- Work task
Exclude the pictures and retype the entries as written.

- Material for this task

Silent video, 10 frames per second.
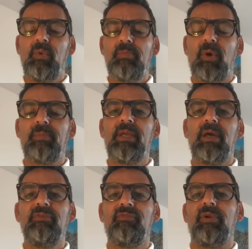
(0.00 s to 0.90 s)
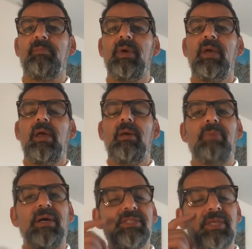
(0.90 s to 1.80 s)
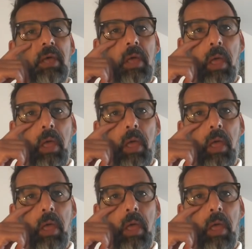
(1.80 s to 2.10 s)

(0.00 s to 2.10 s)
we'd probably go for him. But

- Exercise answer
Silent video, 10 frames per second.
(0.00 s to 0.90 s)
(0.90 s to 1.80 s)
(1.80 s to 2.10 s)

(0.00 s to 2.10 s)
we'd probably go for him. But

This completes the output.